Week In Review: Energetic LP's

Cezary Podkul explores some of the reasons why LPs are so willing to open up their wallets to GPs in the energy sector.  

Any GP feeling blue about the fundraising climate would envy going to market in the second quarter and emerging in December with $2 billion of committed capital.

It sounds like something out of the pre-credit crisis days of 2005 or 2006. But for Houston-based Quantum Energy Partners, which just gathered $2 billion for its fifth energy fund targeting $2.75 billion, it's not.

Similar fundraising successes are being echoed by Quintana Capital Group, also of Houston, which scooped up more than $250 million for its second fund in just four months. And the energy sector's standard bearer, First Reserve, is reportedly three-fourths of the way into its twelfth global energy buyout fund targeting $12 billion.

With nearly $30 billion of energy funds in market or expected to come to market during the next 12 months, according to data from placement agent Probitas Partners, other GPs are surely hoping to ride their coattails.

Which begs the question: why are cash-strapped LPs so willing to commit capital to GPs trolling the energy sector?

Strong returns have certainly played a role.
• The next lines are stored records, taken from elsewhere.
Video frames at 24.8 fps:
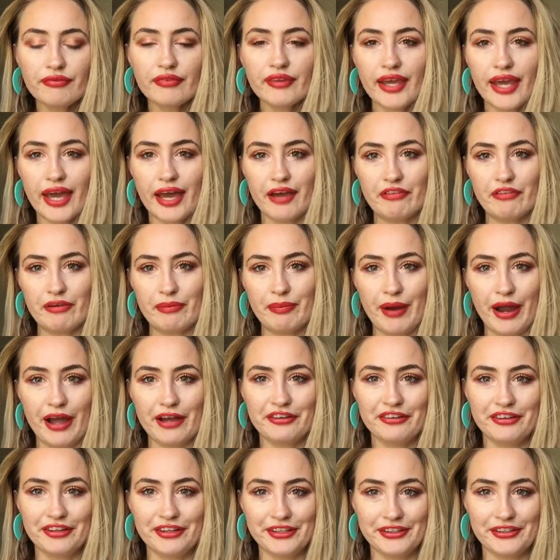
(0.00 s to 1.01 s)
have
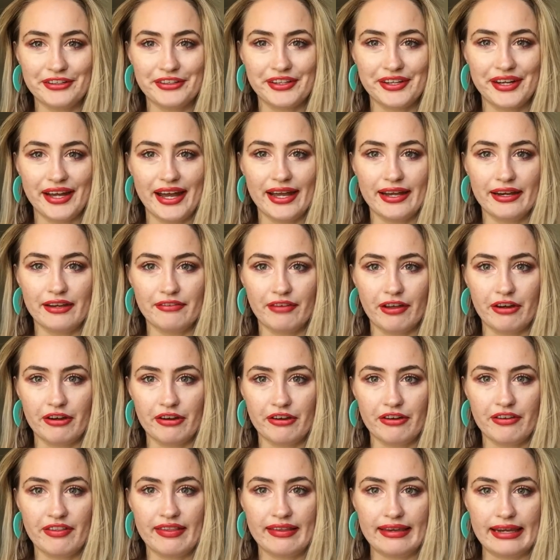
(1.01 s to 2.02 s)
depression, you can kind of
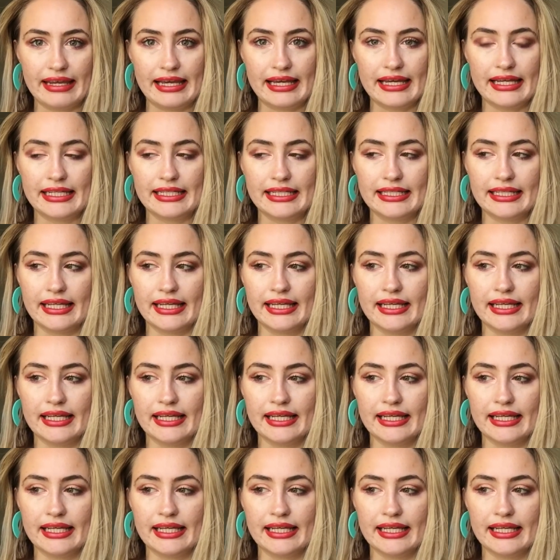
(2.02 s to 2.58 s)
understand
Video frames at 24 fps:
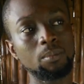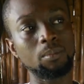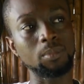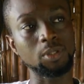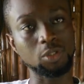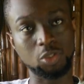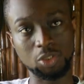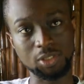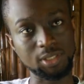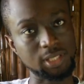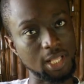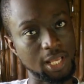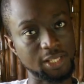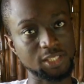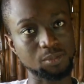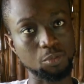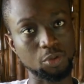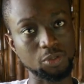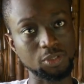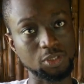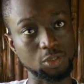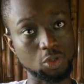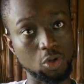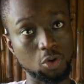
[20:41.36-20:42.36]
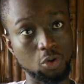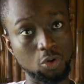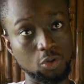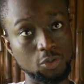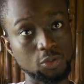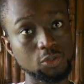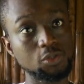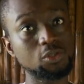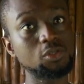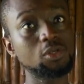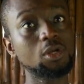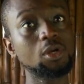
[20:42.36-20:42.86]
just last month in August,
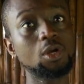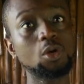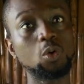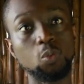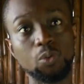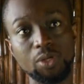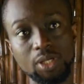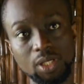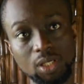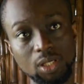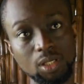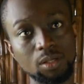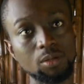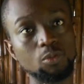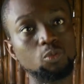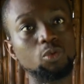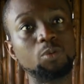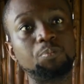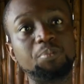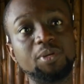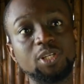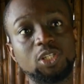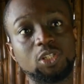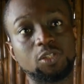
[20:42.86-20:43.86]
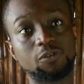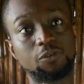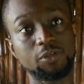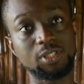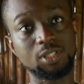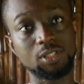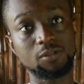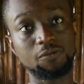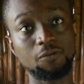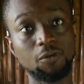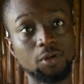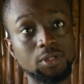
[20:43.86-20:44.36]
we pitched for
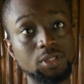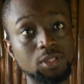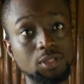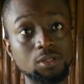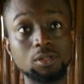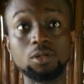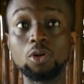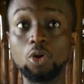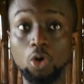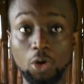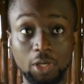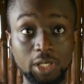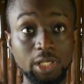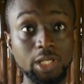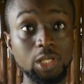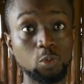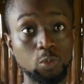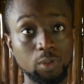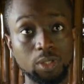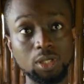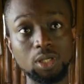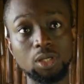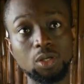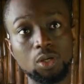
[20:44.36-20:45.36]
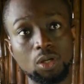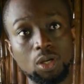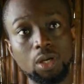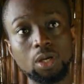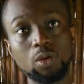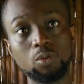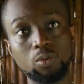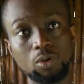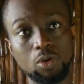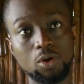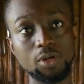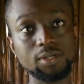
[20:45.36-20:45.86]
seed funding. Luckily,
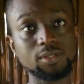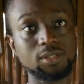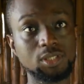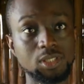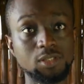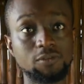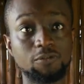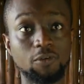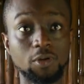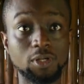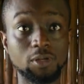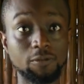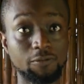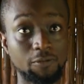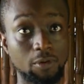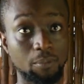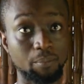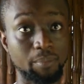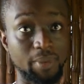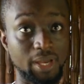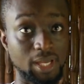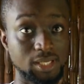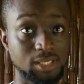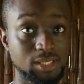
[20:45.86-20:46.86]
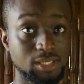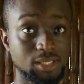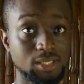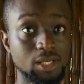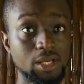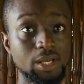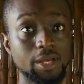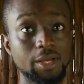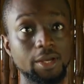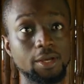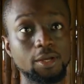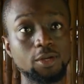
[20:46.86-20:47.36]
we got seed funding from MEST,
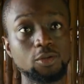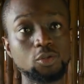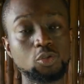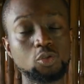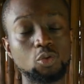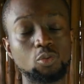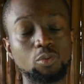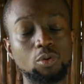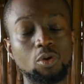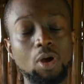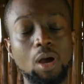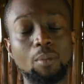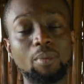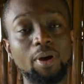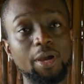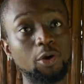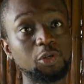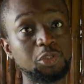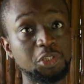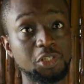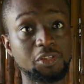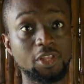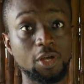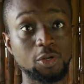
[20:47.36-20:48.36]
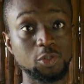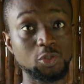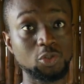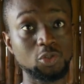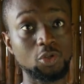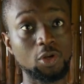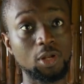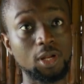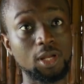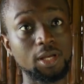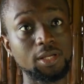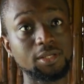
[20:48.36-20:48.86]
so we got about
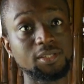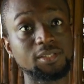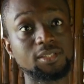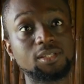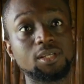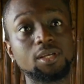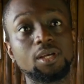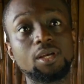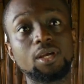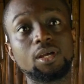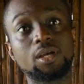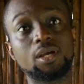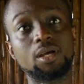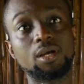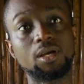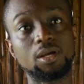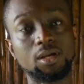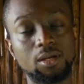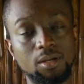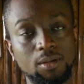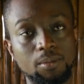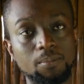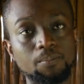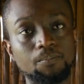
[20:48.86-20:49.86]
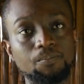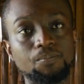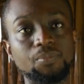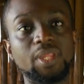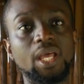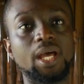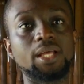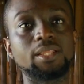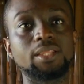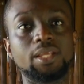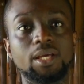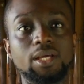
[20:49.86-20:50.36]
$100,000,
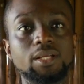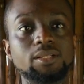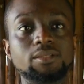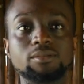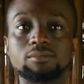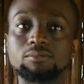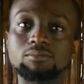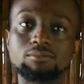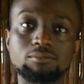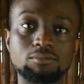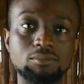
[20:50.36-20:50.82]
and then.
Witness a page from the Pennsylvania Public School Retirement System's (PSERS) board resolutions, which indicate an overall gross internal rate of return of 35 percent for First Reserve funds VI through XI. In August, PSERS helped First Reserve along its way toward $12 billion by committing a maximum of $250 million to its Fund XII.

These kinds of returns matter even more in an environment where 61 percent of LPs say they will sell secondaries in order to refocus on better performing GPs, according to a recent survey by secondaries firm Coller Capital. All the more reason LPs are flocking to strong-performing sectors like energy and shunning more risky strategies as they rebalance their portfolios.

Meanwhile, GPs know that they owe their returns to more than just favorable macro trends such as rising energy needs and past under-investment in energy infrastructure. They say the energy sector was generally not overleveraged and that multiples were not very high even prior to onset of the global financial crisis, making it relatively easier for companies to stay in business and operate out of cashflows. So as LBO-related bankruptcies in retail, media, food and consumer goods swell with each passing day, energy firms as well as their sponsors are staying out of the headlines. LPs, it seems, are taking notice.

But even successful GPs who have enjoyed this boon of fundraising for energy admit that difficulties lie ahead. Privately, many admit that 2009 will be a much tougher fundraising climate than 2008 and that they will have to be more careful in deploying their newly gathered war chests.

To make matters worse, energy consultancy CERA's latest upstream and downstream capital cost indexes show that costs are continuing to escalate despite the economic slowdown.

So far, though, whether committing cash from private equity, infrastructure, hard asset or other allocations, LPs are keeping their wallets open to the energy sector.